[Exercise materials]

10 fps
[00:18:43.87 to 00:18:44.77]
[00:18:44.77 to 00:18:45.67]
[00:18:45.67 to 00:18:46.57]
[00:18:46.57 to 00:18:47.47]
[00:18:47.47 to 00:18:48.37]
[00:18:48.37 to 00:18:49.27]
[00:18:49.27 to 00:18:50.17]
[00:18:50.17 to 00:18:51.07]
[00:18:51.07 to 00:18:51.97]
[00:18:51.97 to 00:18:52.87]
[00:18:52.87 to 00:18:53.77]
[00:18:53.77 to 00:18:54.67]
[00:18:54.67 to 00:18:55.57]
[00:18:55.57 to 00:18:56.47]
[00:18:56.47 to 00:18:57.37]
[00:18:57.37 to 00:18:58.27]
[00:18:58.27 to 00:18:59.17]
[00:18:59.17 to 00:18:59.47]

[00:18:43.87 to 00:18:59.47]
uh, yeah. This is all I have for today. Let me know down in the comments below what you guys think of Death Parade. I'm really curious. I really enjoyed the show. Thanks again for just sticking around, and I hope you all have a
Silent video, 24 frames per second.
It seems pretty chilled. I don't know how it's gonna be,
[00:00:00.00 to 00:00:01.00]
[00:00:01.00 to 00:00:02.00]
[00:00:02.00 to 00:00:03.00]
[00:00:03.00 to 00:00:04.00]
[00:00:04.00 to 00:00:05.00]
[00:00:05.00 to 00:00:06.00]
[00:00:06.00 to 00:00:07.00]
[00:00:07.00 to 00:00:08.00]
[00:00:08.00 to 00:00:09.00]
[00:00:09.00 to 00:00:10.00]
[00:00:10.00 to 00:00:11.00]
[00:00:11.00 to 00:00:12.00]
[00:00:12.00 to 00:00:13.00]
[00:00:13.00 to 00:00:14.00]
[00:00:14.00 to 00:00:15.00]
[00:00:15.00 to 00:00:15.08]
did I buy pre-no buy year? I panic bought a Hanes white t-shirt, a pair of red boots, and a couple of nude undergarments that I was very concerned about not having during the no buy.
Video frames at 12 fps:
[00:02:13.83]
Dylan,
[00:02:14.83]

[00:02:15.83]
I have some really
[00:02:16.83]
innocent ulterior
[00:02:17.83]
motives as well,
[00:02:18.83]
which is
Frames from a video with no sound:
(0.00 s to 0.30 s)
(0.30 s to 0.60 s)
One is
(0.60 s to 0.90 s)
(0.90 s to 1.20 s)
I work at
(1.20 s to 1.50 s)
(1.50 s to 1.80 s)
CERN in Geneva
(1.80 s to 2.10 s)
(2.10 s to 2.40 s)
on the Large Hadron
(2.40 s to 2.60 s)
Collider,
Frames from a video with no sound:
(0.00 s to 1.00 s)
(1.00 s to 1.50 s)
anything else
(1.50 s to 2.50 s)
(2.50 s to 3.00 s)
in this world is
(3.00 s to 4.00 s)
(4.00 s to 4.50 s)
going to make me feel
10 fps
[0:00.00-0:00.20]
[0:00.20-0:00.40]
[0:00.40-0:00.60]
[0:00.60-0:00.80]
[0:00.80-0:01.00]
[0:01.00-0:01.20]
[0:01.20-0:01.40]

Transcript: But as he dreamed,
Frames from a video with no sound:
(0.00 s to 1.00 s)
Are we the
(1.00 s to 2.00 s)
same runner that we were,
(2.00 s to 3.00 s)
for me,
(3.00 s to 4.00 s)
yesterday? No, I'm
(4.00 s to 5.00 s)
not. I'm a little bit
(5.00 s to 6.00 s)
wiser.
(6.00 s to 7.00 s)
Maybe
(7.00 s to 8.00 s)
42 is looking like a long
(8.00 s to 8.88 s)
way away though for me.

[/Exercise materials]

The full listing above needs to be output exactly.

**Task output**:
10 fps
[00:18:43.87 to 00:18:44.77]
[00:18:44.77 to 00:18:45.67]
[00:18:45.67 to 00:18:46.57]
[00:18:46.57 to 00:18:47.47]
[00:18:47.47 to 00:18:48.37]
[00:18:48.37 to 00:18:49.27]
[00:18:49.27 to 00:18:50.17]
[00:18:50.17 to 00:18:51.07]
[00:18:51.07 to 00:18:51.97]
[00:18:51.97 to 00:18:52.87]
[00:18:52.87 to 00:18:53.77]
[00:18:53.77 to 00:18:54.67]
[00:18:54.67 to 00:18:55.57]
[00:18:55.57 to 00:18:56.47]
[00:18:56.47 to 00:18:57.37]
[00:18:57.37 to 00:18:58.27]
[00:18:58.27 to 00:18:59.17]
[00:18:59.17 to 00:18:59.47]

[00:18:43.87 to 00:18:59.47]
uh, yeah. This is all I have for today. Let me know down in the comments below what you guys think of Death Parade. I'm really curious. I really enjoyed the show. Thanks again for just sticking around, and I hope you all have a
Silent video, 24 frames per second.
It seems pretty chilled. I don't know how it's gonna be,
[00:00:00.00 to 00:00:01.00]
[00:00:01.00 to 00:00:02.00]
[00:00:02.00 to 00:00:03.00]
[00:00:03.00 to 00:00:04.00]
[00:00:04.00 to 00:00:05.00]
[00:00:05.00 to 00:00:06.00]
[00:00:06.00 to 00:00:07.00]
[00:00:07.00 to 00:00:08.00]
[00:00:08.00 to 00:00:09.00]
[00:00:09.00 to 00:00:10.00]
[00:00:10.00 to 00:00:11.00]
[00:00:11.00 to 00:00:12.00]
[00:00:12.00 to 00:00:13.00]
[00:00:13.00 to 00:00:14.00]
[00:00:14.00 to 00:00:15.00]
[00:00:15.00 to 00:00:15.08]
did I buy pre-no buy year? I panic bought a Hanes white t-shirt, a pair of red boots, and a couple of nude undergarments that I was very concerned about not having during the no buy.
Video frames at 12 fps:
[00:02:13.83]
Dylan,
[00:02:14.83]

[00:02:15.83]
I have some really
[00:02:16.83]
innocent ulterior
[00:02:17.83]
motives as well,
[00:02:18.83]
which is
Frames from a video with no sound:
(0.00 s to 0.30 s)
(0.30 s to 0.60 s)
One is
(0.60 s to 0.90 s)
(0.90 s to 1.20 s)
I work at
(1.20 s to 1.50 s)
(1.50 s to 1.80 s)
CERN in Geneva
(1.80 s to 2.10 s)
(2.10 s to 2.40 s)
on the Large Hadron
(2.40 s to 2.60 s)
Collider,
Frames from a video with no sound:
(0.00 s to 1.00 s)
(1.00 s to 1.50 s)
anything else
(1.50 s to 2.50 s)
(2.50 s to 3.00 s)
in this world is
(3.00 s to 4.00 s)
(4.00 s to 4.50 s)
going to make me feel
10 fps
[0:00.00-0:00.20]
[0:00.20-0:00.40]
[0:00.40-0:00.60]
[0:00.60-0:00.80]
[0:00.80-0:01.00]
[0:01.00-0:01.20]
[0:01.20-0:01.40]

Transcript: But as he dreamed,
Frames from a video with no sound:
(0.00 s to 1.00 s)
Are we the
(1.00 s to 2.00 s)
same runner that we were,
(2.00 s to 3.00 s)
for me,
(3.00 s to 4.00 s)
yesterday? No, I'm
(4.00 s to 5.00 s)
not. I'm a little bit
(5.00 s to 6.00 s)
wiser.
(6.00 s to 7.00 s)
Maybe
(7.00 s to 8.00 s)
42 is looking like a long
(8.00 s to 8.88 s)
way away though for me.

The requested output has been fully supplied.